Re: Inliner heuristics updated
On 5/25/05, Jan Hubicka <email@example.com> wrote:
> > On 5/25/05, Jan Hubicka <firstname.lastname@example.org> wrote:
> > > > On 5/25/05, Jan Hubicka <email@example.com> wrote:
> > > > > Hi,
> > > > > I am about to commit the patch in the attached form (with testcase using
> > > > > Janis' new tree-prof scripts, thanks!).
> > > > > I did some extra testing on SPEC, Gerald testcase and tramp3d. For SPEC
> > > > > the new inliner always brings slightly better results at slightly
> > > > > smaller compile time, important differences are only in the profile
> > > > > driven runs I sent last time.
> > > >
> > > > Note that for testcases like tramp3d with loads of small functions being
> > > > inlined anyway, profiling now is several orders of magitude slower because
> > > > even very small functions are instrumented.
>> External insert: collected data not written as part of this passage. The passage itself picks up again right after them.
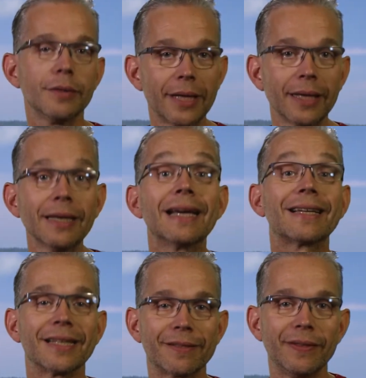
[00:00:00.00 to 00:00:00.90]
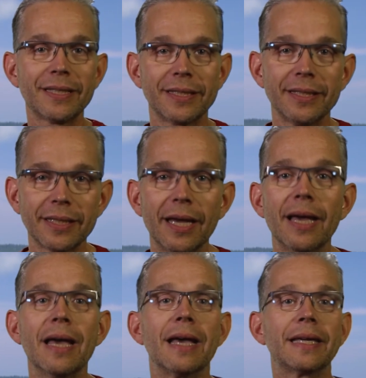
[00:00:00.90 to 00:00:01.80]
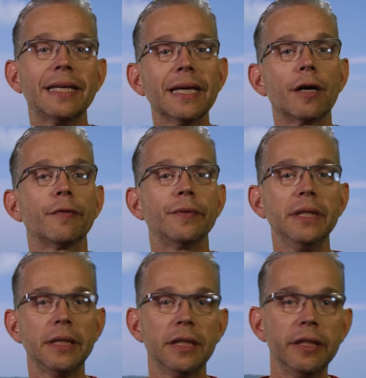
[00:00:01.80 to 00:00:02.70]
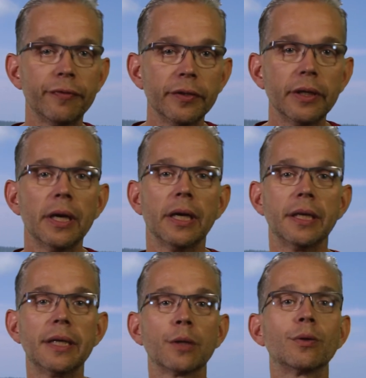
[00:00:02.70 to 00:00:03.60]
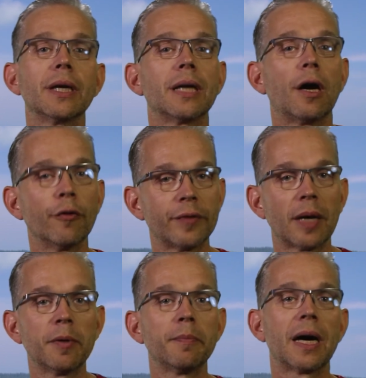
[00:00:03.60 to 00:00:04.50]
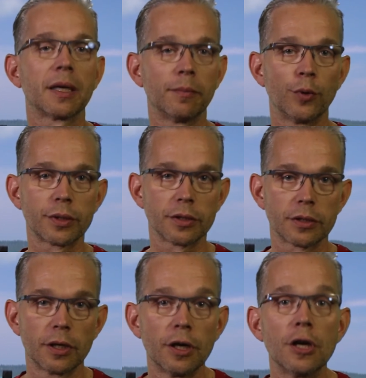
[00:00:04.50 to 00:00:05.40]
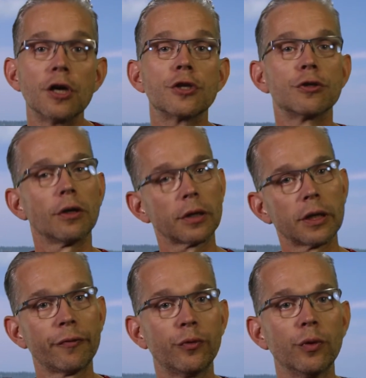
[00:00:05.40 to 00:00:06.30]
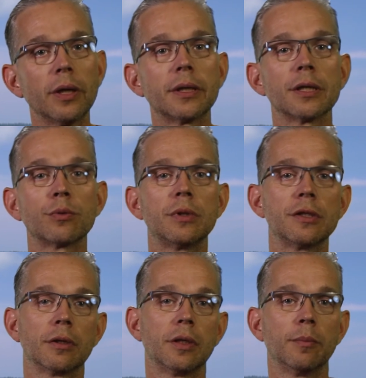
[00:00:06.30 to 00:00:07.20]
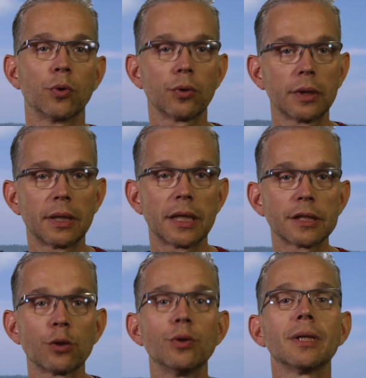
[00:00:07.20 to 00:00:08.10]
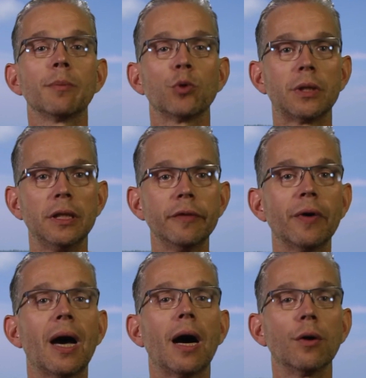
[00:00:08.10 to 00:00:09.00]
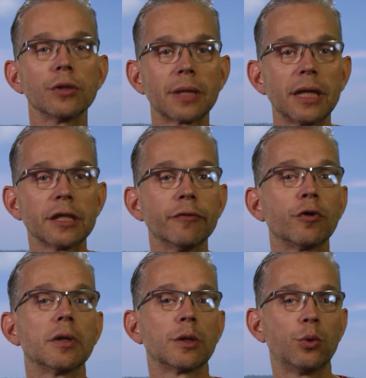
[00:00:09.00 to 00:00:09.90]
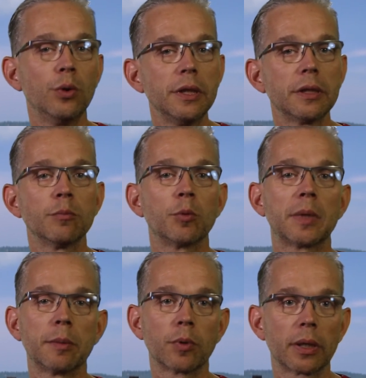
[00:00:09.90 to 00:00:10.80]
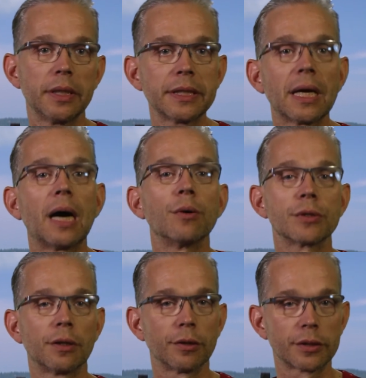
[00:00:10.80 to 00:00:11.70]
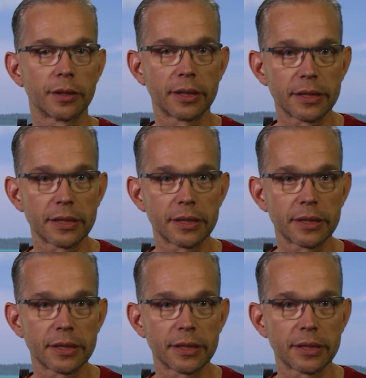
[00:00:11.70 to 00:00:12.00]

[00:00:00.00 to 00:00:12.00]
Und dann, ganz wichtig, gehe auf die Tiefe, in der du deine Aufnahme machen möchtest. Sorge dafür, dass du die Sonne im Rücken hast und dein Motiv ausreichend von natürlichem Umgebungslicht ausgeleuchtet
This results in 90% of the
> > > > generated assembly being long long increments of (redundant) counters.
> > > >
> > > > I know you are aware of this problem, I just want to remind you that a fix
> > > > for this (running some inlining before instrumentation) is necessary before 4.1.
> > >
> > > Well, I must admit that I don't consider it a must for 4.1 (adding one
> > > counter per function call in source file seems resonable), but I do have
> > > patch for this (it basically makes local inlining pass inlining all
> > > functions that are small enought to be inlined unconditoinally) and I am
> > > just going to rescuesce it and re-benchmark. Last time I tried it it
> > > helped your testcase and also reduced memory usage for your testcasee as
> > > well as Gerald's testcase as we didn't performed that much of inlining.
> > >
> > > On the other hand it slowed down bootstrap a bit as inliner was run
> > > twice over many functions and inliner is still linear in the size of
> > > source function. This might've changed as inliner is much cheaper now
> > > than it used to be on tree-profiling previously (not sure in what
> > > direction thought), but the linearity in size of function being inlined
> > > into is quite unnecesary. If we had way to point into call statement
> > > from cgraph node and start inlining without walking the instruction
> > > chain, we would be happy (the time complexity would depend on size of
> > > code actually inlined).
> > Would it be possible to enable this first inlining pass only for the
> > instrumented compile? Or would this screw the profile using compile?
> > Maybe we can condition it on both, -fprofile-generate and -fprofile-use.
> We can enable it for -fprofile-generate/-fprofile-use only I guess. It
> would make it more dificult to track down differences between profiled
> and unprofiled code but that is not too critical I guess...
Yes. In principle two stages of inlining could even make a better
code-size estimate if we're doing some simple optimization between
them. So adding an extra switch for this early-inlining-of-small-functions
which would be automatically enabled for profile-based optimization
could be useful in general, especially at -O3 to get better size estimates.
Definitely I'd want to do some experiments if you can dig out the code
to do multiple inlining passes.